The concept I propose, of folk rights or “kinship personhood,” takes these matters into account to identify the natural order. To be achieved, we must begin by repealing birthright citizenship and thus re-institutionalize the right of blood. How can this be justified?

Biology draws a line within which it is rational to extend our altruism. Ordinarily, we only really care about our immediate family. What sort of parents wouldn’t put their child’s interests before those of another? But, Frank Salter, in On Genetic Interests: Family, Ethnicity, and Humanity in an Age of Mass Migration, argues that widely separated human groups share a substantially greater percentage of their genes with other members of their ethnic groups. These biologically related populations therefore serve as reservoirs of genetic interests. These interests are best protected with laws of jus sanguinis.

Biology therefore sets natural boundaries for whom we are prepared to extend our individual recognition of kinship to. This not only makes the ethny the most practical focus of self-interest, but it also explains why human societies have near-universally done so as matter of intuition. Members of our ethnic/racial ingroup should be seen as family, albeit less related than biological families, but definitely far more closely related than people from different races. Those who point to vague boundaries between groups should recognise that, for example, as Ricardo Duchesne has documented, our nations have been largely ethnically homogeneous throughout their history, until the very recent onslaught of non-White immigration into European-dominated areas. The Japanese, as one of many other examples, do not have a problem identifying their own. Population genetic research has conclusively shown genetic discontinuities between the major human races.

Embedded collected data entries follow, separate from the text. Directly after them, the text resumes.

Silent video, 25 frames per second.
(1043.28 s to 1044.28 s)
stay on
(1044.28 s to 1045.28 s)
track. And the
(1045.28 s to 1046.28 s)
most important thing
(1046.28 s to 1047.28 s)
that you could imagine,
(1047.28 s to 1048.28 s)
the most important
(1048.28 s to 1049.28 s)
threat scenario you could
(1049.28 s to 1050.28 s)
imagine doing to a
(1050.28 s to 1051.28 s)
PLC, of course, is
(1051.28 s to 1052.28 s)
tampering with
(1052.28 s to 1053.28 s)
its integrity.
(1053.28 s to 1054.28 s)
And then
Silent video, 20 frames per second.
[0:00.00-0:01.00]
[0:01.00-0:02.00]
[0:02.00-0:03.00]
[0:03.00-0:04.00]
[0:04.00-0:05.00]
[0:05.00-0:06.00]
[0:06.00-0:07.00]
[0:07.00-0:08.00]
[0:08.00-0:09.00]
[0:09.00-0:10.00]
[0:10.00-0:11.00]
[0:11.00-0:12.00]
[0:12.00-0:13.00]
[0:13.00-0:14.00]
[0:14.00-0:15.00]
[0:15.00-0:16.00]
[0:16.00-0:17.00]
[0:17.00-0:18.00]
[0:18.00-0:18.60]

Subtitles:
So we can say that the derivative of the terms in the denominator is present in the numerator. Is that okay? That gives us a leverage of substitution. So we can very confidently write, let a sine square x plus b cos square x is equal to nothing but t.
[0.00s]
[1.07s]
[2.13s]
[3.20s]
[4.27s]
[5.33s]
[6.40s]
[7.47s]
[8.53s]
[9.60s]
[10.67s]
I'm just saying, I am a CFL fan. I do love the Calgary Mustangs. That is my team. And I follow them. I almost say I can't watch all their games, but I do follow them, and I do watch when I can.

As a strongly libertarian lover of Western civilization, to which such individualism is unique, it is important to me that the natural, sociobiological order of the European civilizations be maintained. It is indeed in our self-interest to do so, but self-interest is the prime law of nature, and the individualism so loved by libertarians will be a distant memory as societies are increasinly dominated by groups that are not at all inclined to individualism. Living now in the post-migration, multi-racial West composed of competing groups defined on the basis of ethnicity and race, we must realize that our legitimate self-interest aligns with furthering the interests of our ethnically and racially defined group.